Wednesday, July 27, 2016

More Mosquito Days Increasing Zika Risk in U.S.

Published: July 27th, 2016

Hot and humid summer weather across the U.S. brings with it the rise of the mosquito season, and this year the threat of the Zika virus makes that more than a minor nuisance. Mosquito species found in the Lower 48 states are known to transmit this disease, thriving in tropical and subtropical climates. As the climate warms and humidity increases across the nation, the risk of mosquito-borne diseases, like Zika, is becoming more prevalent for Americans.


Nationwide, 76 percent of major cities have seen their mosquito season grow over that time.

Analysis based on ideal climate conditions for Asian Tiger Mosquitoes: between 50-95°F and relative humidity greater than 42%.

Climate Central’s States at Risk project has analyzed how the length of the mosquito season has been changing across hundreds of metropolitan areas across the Lower 48 states.
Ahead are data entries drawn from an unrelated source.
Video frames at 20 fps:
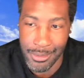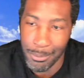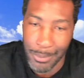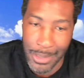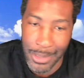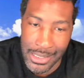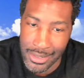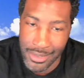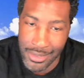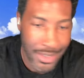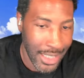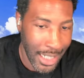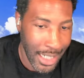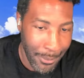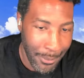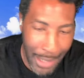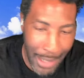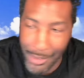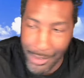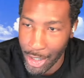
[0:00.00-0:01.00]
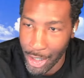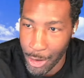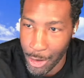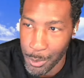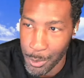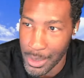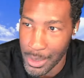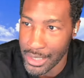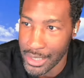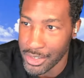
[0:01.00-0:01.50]
Instead of having to
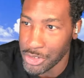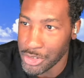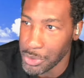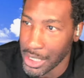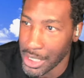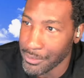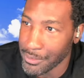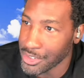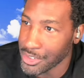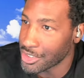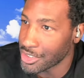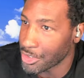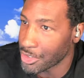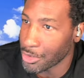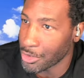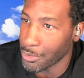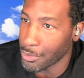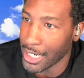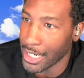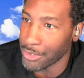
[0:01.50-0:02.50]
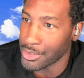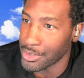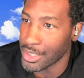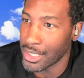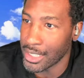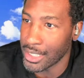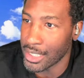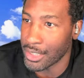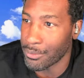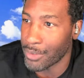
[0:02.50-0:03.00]
go into every single route
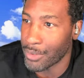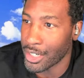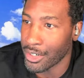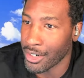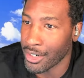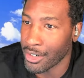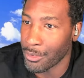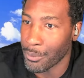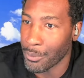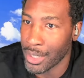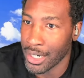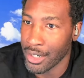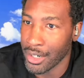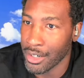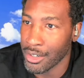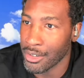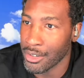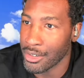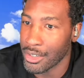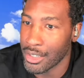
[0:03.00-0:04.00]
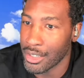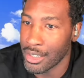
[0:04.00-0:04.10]
and figure out where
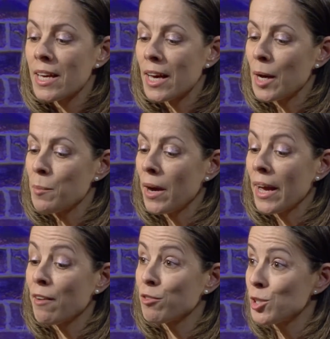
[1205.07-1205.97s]
I
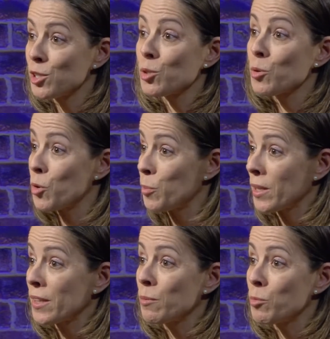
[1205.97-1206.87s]
have got a door open
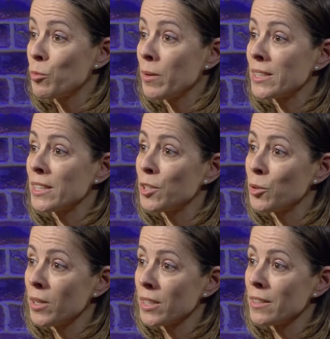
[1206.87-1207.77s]
at the moment in
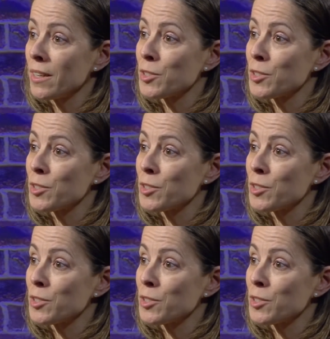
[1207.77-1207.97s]
Uganda,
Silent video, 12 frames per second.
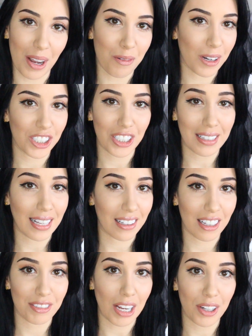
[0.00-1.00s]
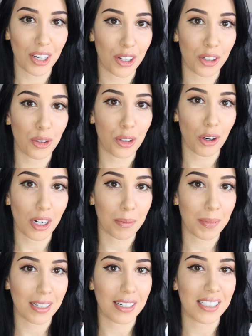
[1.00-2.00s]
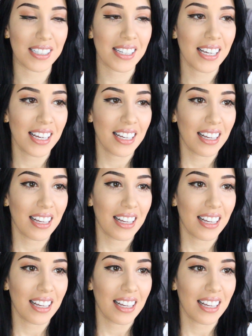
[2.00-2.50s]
I wish that they lived out here in New York because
We found that in most of the country, rising temperatures and humidity since the 1980s have driven an increase in the number of days each year with ideal conditions for mosquitoes. Warming temperatures lead to more evaporation, which puts more water vapor in the atmosphere and increases humidity. The overall increase in mosquito days in the U.S. is likely increasing the risk of several mosquito-borne diseases, including the Zika virus.

Cities like Baltimore and Durham, N.C., have seen their annual average mosquito season grow by nearly 40 days since the 1980s.

Dozens of cities across the Midwest, Northeast, and along the Atlantic Coast have all seen their mosquito seasons grow by at least 20 days over the past 35 years.

More than 20 major U.S. cities have ideal climate conditions for mosquitoes at least 200 days each year.

In a few hot Southern cities, rising extreme heat since the 1980s has actually caused the mosquito season to begin to decrease (though there are still hundreds of days each year with ideal conditions for mosquitoes in these locations).